Source records >>
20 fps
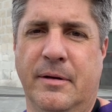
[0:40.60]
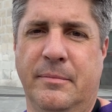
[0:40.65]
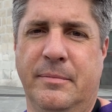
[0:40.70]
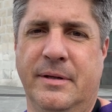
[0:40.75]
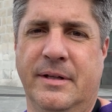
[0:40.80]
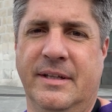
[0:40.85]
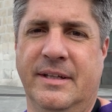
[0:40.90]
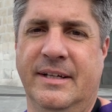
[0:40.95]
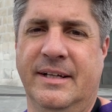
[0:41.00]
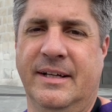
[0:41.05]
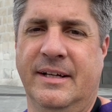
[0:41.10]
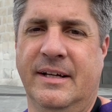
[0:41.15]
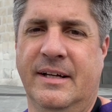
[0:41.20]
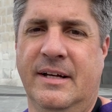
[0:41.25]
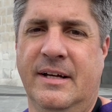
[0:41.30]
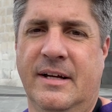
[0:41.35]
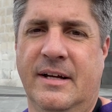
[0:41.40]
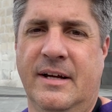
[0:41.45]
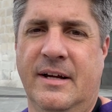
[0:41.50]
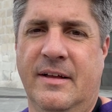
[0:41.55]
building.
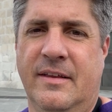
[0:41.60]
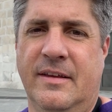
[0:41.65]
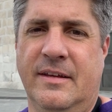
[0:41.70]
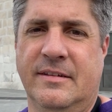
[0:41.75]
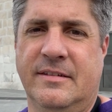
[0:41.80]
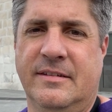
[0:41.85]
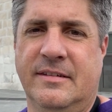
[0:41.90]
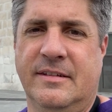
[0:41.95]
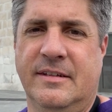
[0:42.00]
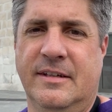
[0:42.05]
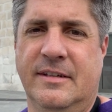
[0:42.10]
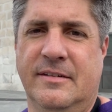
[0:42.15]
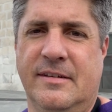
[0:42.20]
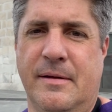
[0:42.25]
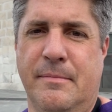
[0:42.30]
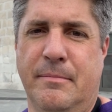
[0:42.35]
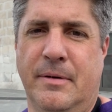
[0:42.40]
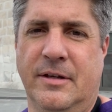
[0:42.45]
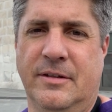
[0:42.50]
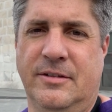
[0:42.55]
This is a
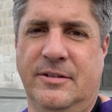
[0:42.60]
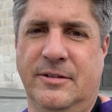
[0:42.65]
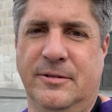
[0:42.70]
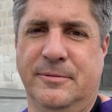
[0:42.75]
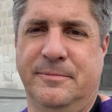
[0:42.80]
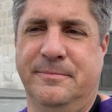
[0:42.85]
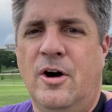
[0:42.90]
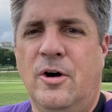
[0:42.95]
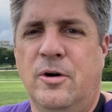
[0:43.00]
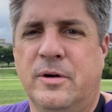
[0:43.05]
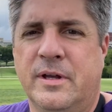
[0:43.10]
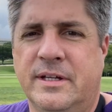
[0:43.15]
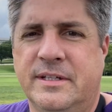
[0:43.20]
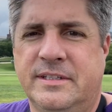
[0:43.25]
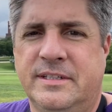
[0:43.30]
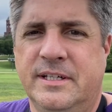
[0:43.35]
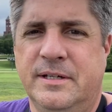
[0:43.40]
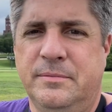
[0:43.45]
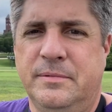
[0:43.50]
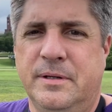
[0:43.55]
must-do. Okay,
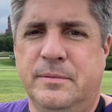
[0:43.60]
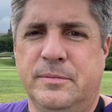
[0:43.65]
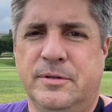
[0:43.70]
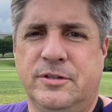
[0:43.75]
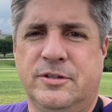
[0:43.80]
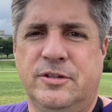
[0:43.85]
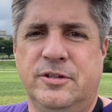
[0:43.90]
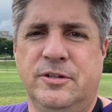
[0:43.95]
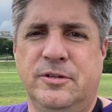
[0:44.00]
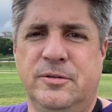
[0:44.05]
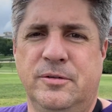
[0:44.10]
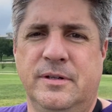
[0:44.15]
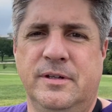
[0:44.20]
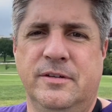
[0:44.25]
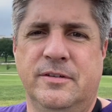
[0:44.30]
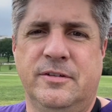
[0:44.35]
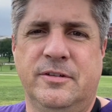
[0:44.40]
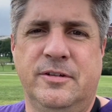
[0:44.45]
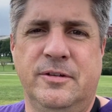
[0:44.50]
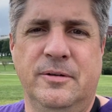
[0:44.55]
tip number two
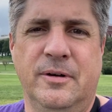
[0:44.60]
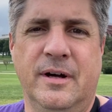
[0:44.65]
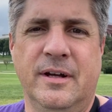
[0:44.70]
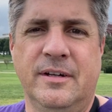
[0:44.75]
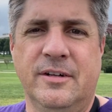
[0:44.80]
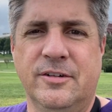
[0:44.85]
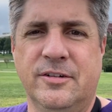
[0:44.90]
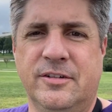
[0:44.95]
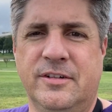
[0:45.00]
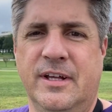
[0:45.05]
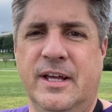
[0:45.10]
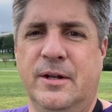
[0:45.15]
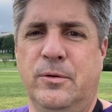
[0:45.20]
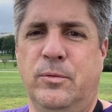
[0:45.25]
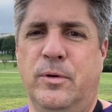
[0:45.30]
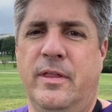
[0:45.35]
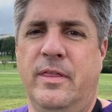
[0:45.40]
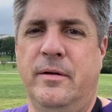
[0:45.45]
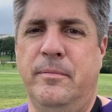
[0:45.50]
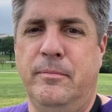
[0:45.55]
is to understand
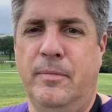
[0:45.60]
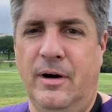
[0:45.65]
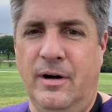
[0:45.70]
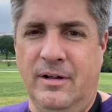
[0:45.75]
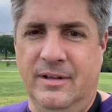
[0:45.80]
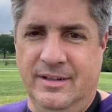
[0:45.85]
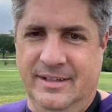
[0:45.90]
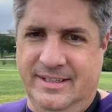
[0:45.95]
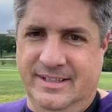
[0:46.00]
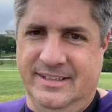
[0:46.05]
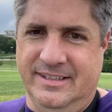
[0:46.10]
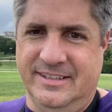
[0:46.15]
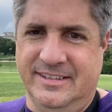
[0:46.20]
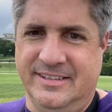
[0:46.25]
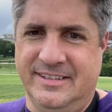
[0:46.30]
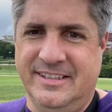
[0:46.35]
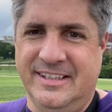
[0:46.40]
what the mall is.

Exercise >>
The reply should reproduce every entry above word for word and contain no pictures.

Finished exercise >>
20 fps
[0:40.60]
[0:40.65]
[0:40.70]
[0:40.75]
[0:40.80]
[0:40.85]
[0:40.90]
[0:40.95]
[0:41.00]
[0:41.05]
[0:41.10]
[0:41.15]
[0:41.20]
[0:41.25]
[0:41.30]
[0:41.35]
[0:41.40]
[0:41.45]
[0:41.50]
[0:41.55]
building.
[0:41.60]
[0:41.65]
[0:41.70]
[0:41.75]
[0:41.80]
[0:41.85]
[0:41.90]
[0:41.95]
[0:42.00]
[0:42.05]
[0:42.10]
[0:42.15]
[0:42.20]
[0:42.25]
[0:42.30]
[0:42.35]
[0:42.40]
[0:42.45]
[0:42.50]
[0:42.55]
This is a
[0:42.60]
[0:42.65]
[0:42.70]
[0:42.75]
[0:42.80]
[0:42.85]
[0:42.90]
[0:42.95]
[0:43.00]
[0:43.05]
[0:43.10]
[0:43.15]
[0:43.20]
[0:43.25]
[0:43.30]
[0:43.35]
[0:43.40]
[0:43.45]
[0:43.50]
[0:43.55]
must-do. Okay,
[0:43.60]
[0:43.65]
[0:43.70]
[0:43.75]
[0:43.80]
[0:43.85]
[0:43.90]
[0:43.95]
[0:44.00]
[0:44.05]
[0:44.10]
[0:44.15]
[0:44.20]
[0:44.25]
[0:44.30]
[0:44.35]
[0:44.40]
[0:44.45]
[0:44.50]
[0:44.55]
tip number two
[0:44.60]
[0:44.65]
[0:44.70]
[0:44.75]
[0:44.80]
[0:44.85]
[0:44.90]
[0:44.95]
[0:45.00]
[0:45.05]
[0:45.10]
[0:45.15]
[0:45.20]
[0:45.25]
[0:45.30]
[0:45.35]
[0:45.40]
[0:45.45]
[0:45.50]
[0:45.55]
is to understand
[0:45.60]
[0:45.65]
[0:45.70]
[0:45.75]
[0:45.80]
[0:45.85]
[0:45.90]
[0:45.95]
[0:46.00]
[0:46.05]
[0:46.10]
[0:46.15]
[0:46.20]
[0:46.25]
[0:46.30]
[0:46.35]
[0:46.40]
what the mall is.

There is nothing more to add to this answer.